WHAT YOU ARE ASKED TO DO: Write out exactly, with both ends included, the lines that run from the line containing "(117.21 s to 117.71 s)" to the end of the entries. Pictures are not part of the answer.

** RECORDS FOR THE EXERCISE follows **

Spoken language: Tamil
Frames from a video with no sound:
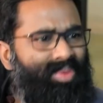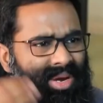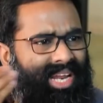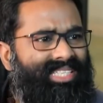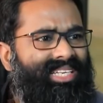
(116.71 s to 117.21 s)

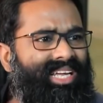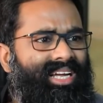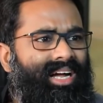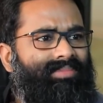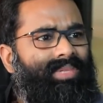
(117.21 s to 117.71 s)
உமனைசராக
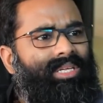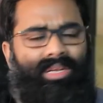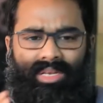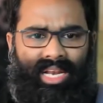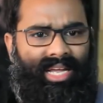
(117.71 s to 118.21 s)
இருக்கான்
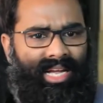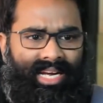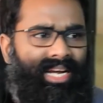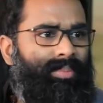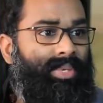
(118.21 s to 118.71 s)
இல்லைங்க
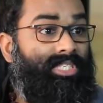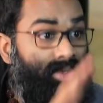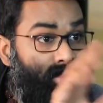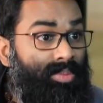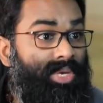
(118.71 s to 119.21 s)
எங்கள் அண்ணன் கிட்ட
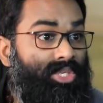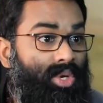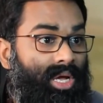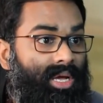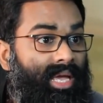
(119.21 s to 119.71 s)
பேசினேன் உரிமையாக
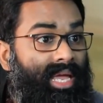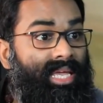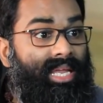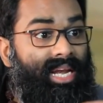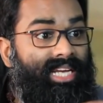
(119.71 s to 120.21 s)
சொல்லலாம்
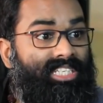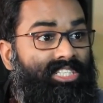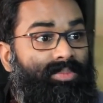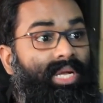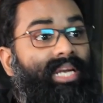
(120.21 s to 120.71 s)
எனி
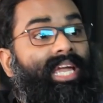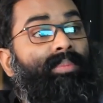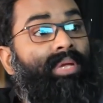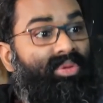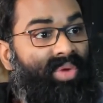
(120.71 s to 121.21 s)
ரிலேஷன்ஷிப் தட்
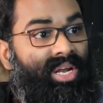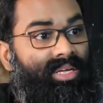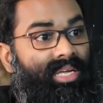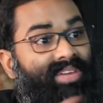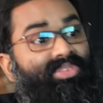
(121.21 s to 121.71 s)
கேன் பி
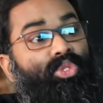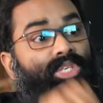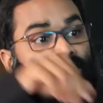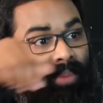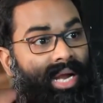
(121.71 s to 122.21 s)
ரிவீல்டு ஈவன்
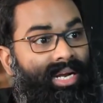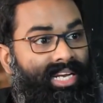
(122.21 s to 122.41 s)
தோ இட்ஸ் அ பேட்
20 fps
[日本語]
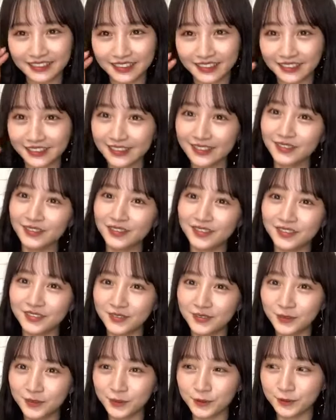あそう今
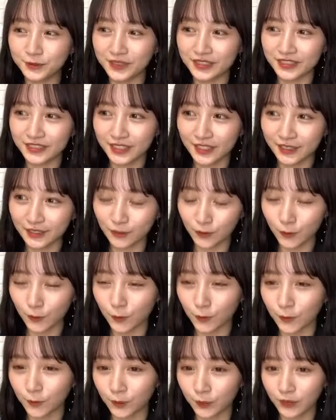日コールマンさん
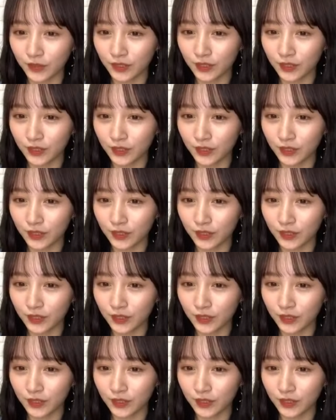の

** End of RECORDS FOR THE EXERCISE **

EXERCISE SOLUTION:
(117.21 s to 117.71 s)
உமனைசராக
(117.71 s to 118.21 s)
இருக்கான்
(118.21 s to 118.71 s)
இல்லைங்க
(118.71 s to 119.21 s)
எங்கள் அண்ணன் கிட்ட
(119.21 s to 119.71 s)
பேசினேன் உரிமையாக
(119.71 s to 120.21 s)
சொல்லலாம்
(120.21 s to 120.71 s)
எனி
(120.71 s to 121.21 s)
ரிலேஷன்ஷிப் தட்
(121.21 s to 121.71 s)
கேன் பி
(121.71 s to 122.21 s)
ரிவீல்டு ஈவன்
(122.21 s to 122.41 s)
தோ இட்ஸ் அ பேட்
20 fps
[日本語]
あそう今
日コールマンさん
の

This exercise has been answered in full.